In the data below, find the line with "[18:56.97-18:57.47]" and output it along with every later line, exactly, but not the pictures.

=== Begin Enclosure ===

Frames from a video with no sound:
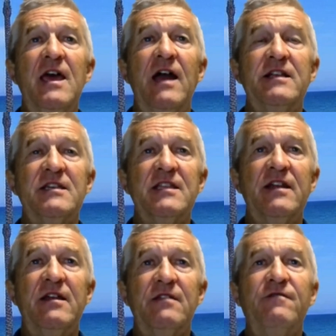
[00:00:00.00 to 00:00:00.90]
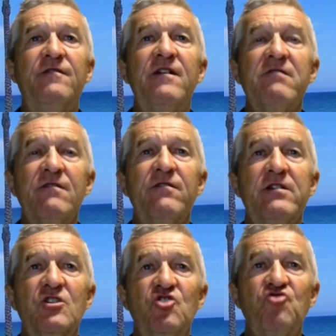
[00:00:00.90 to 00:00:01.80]
and this is done under very, very
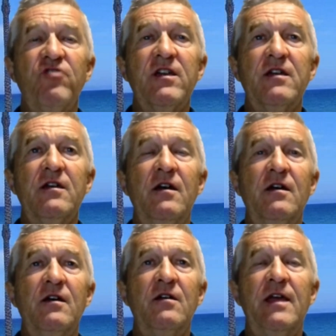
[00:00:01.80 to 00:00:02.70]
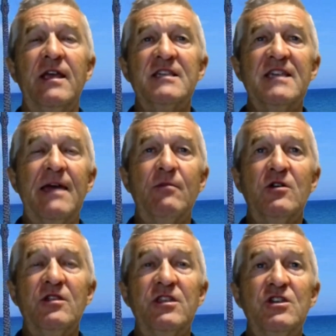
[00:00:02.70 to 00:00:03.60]
strict exam
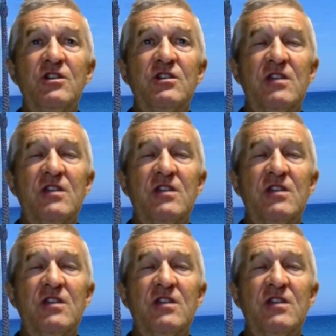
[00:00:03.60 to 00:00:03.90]
conditions.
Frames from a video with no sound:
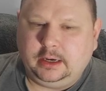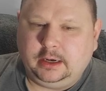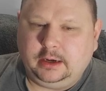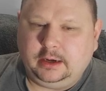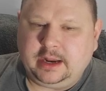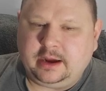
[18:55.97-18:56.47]

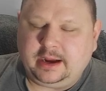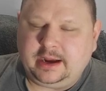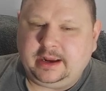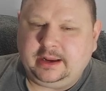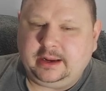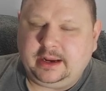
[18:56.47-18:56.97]
Now
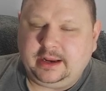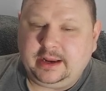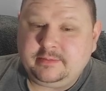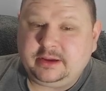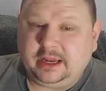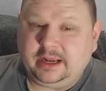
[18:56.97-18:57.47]
I am
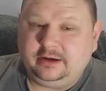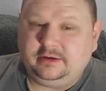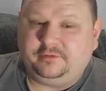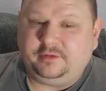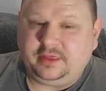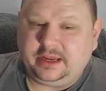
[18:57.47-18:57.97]
kind of
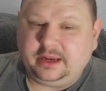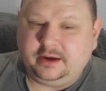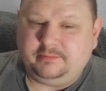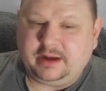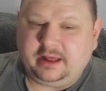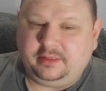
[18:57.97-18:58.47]
thinking
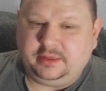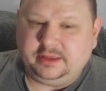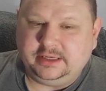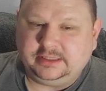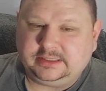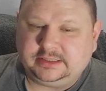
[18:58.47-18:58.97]
about
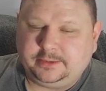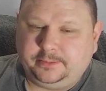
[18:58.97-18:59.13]
this.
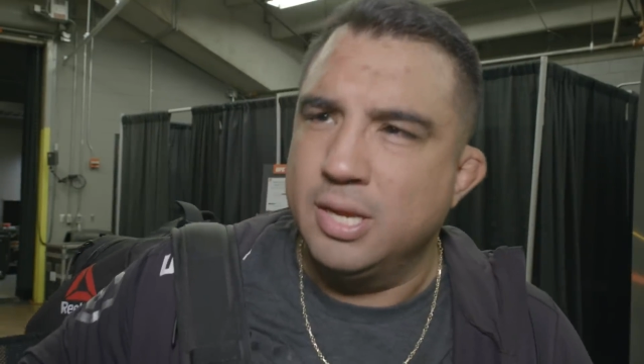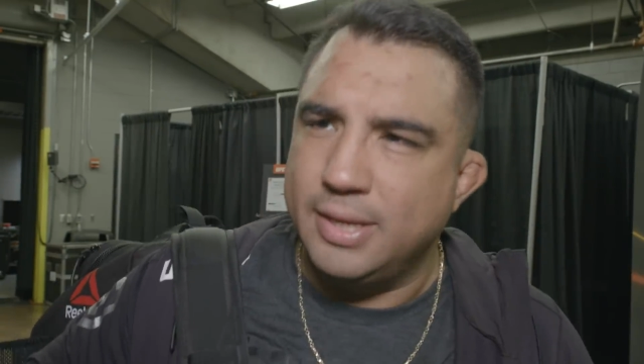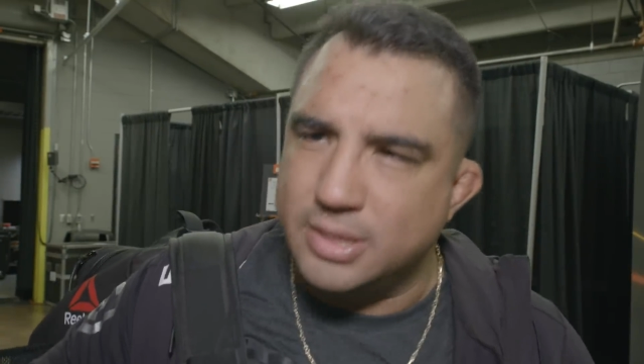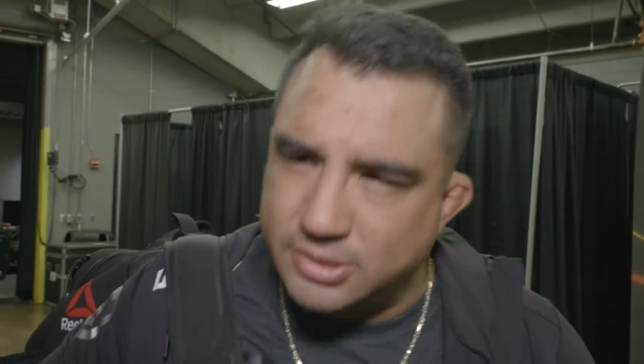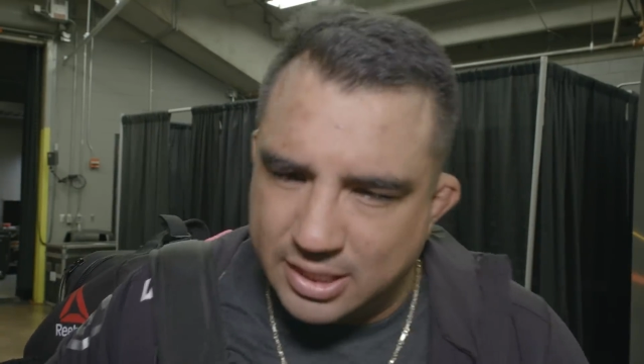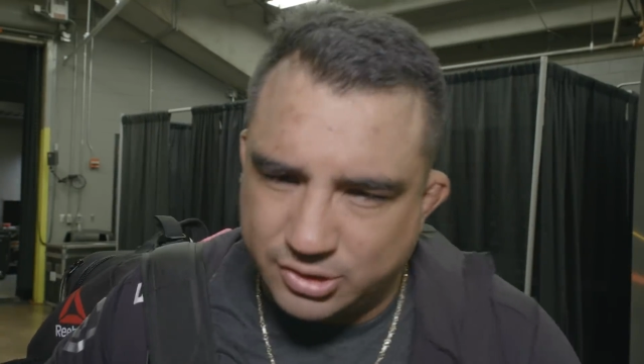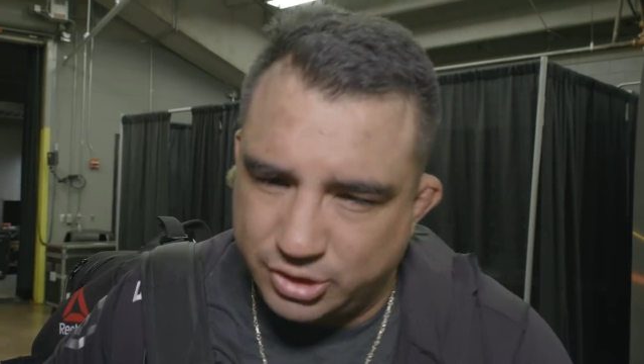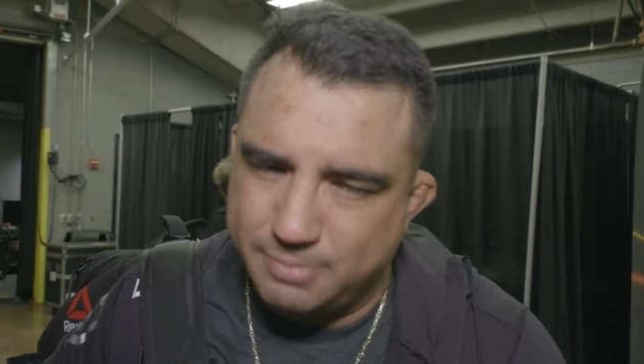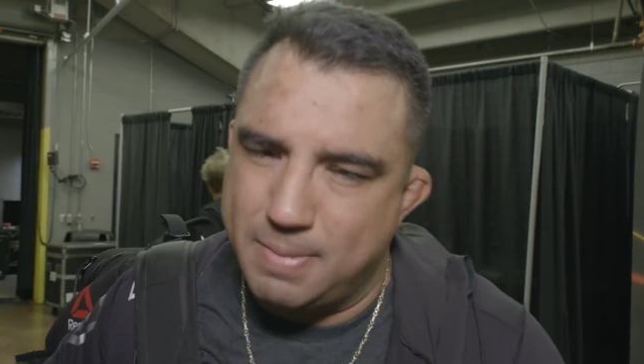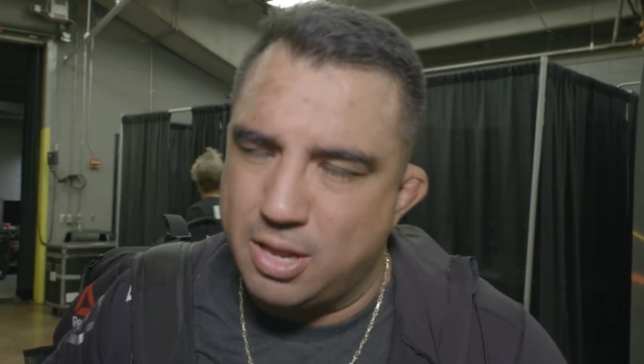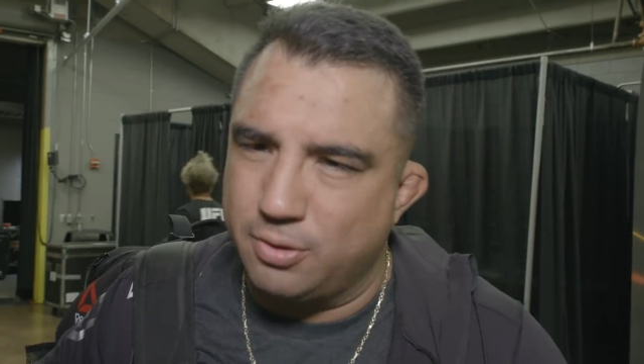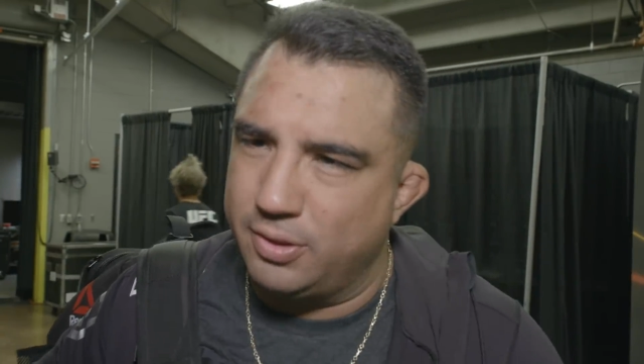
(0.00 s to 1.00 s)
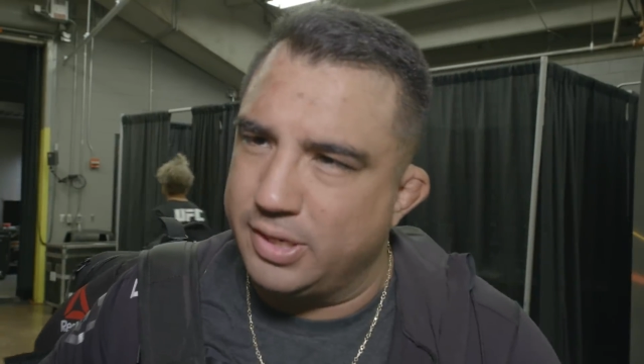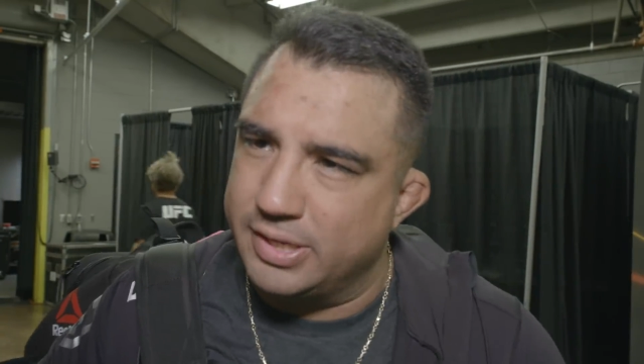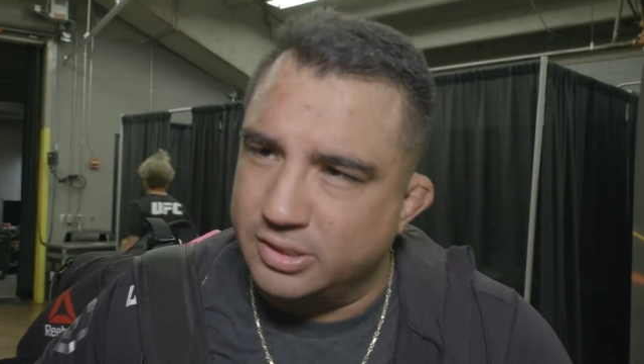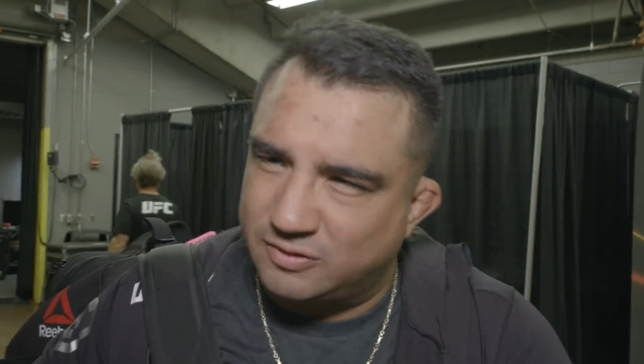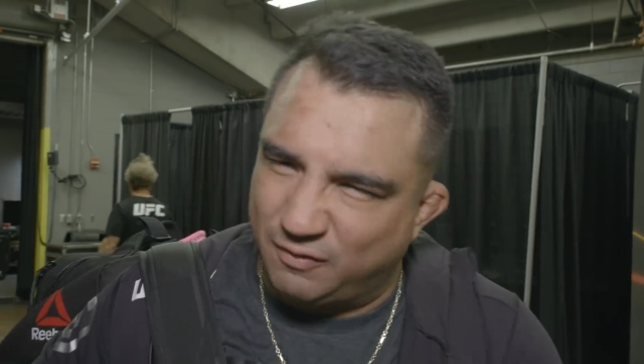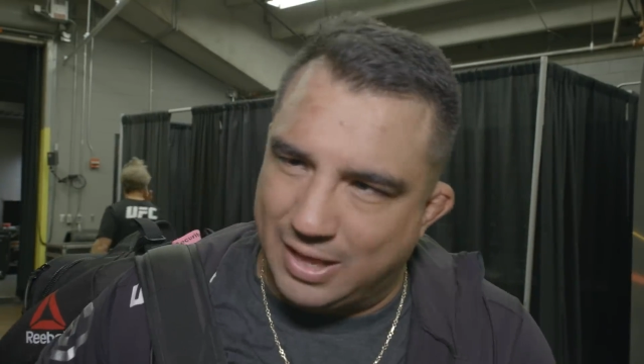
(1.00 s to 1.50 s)
he's actually better than he
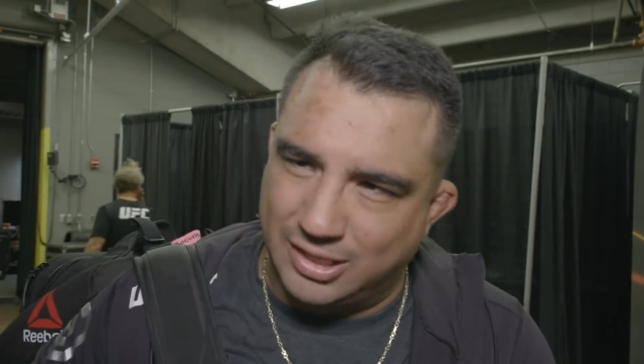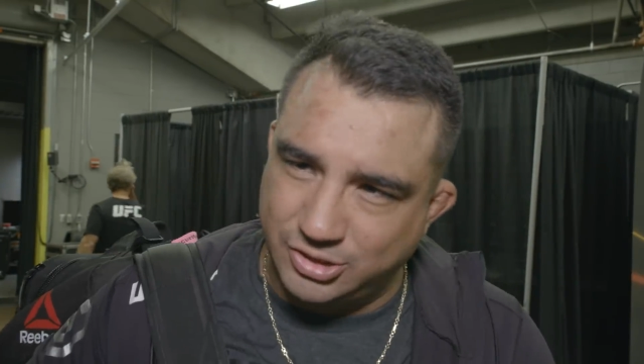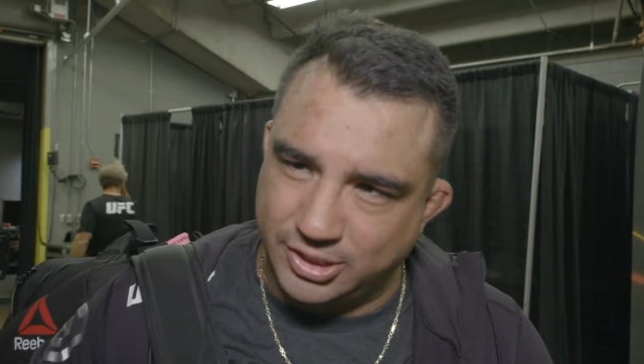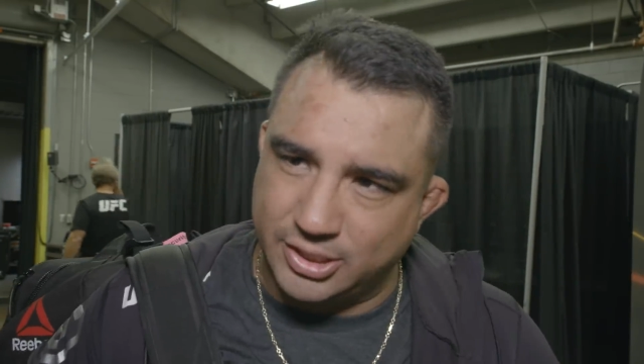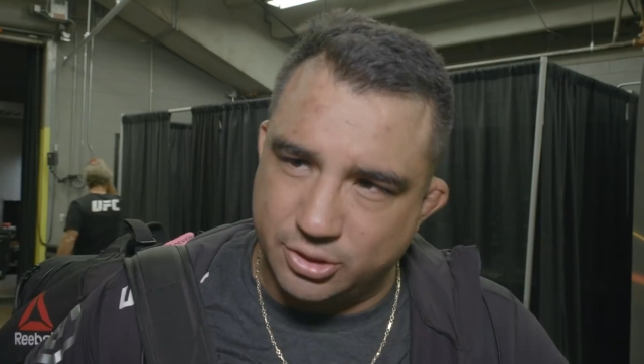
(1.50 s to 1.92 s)
is flashy.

=== End Enclosure ===

The answer
[18:56.97-18:57.47]
I am
[18:57.47-18:57.97]
kind of
[18:57.97-18:58.47]
thinking
[18:58.47-18:58.97]
about
[18:58.97-18:59.13]
this.
(0.00 s to 1.00 s)
(1.00 s to 1.50 s)
he's actually better than he
(1.50 s to 1.92 s)
is flashy.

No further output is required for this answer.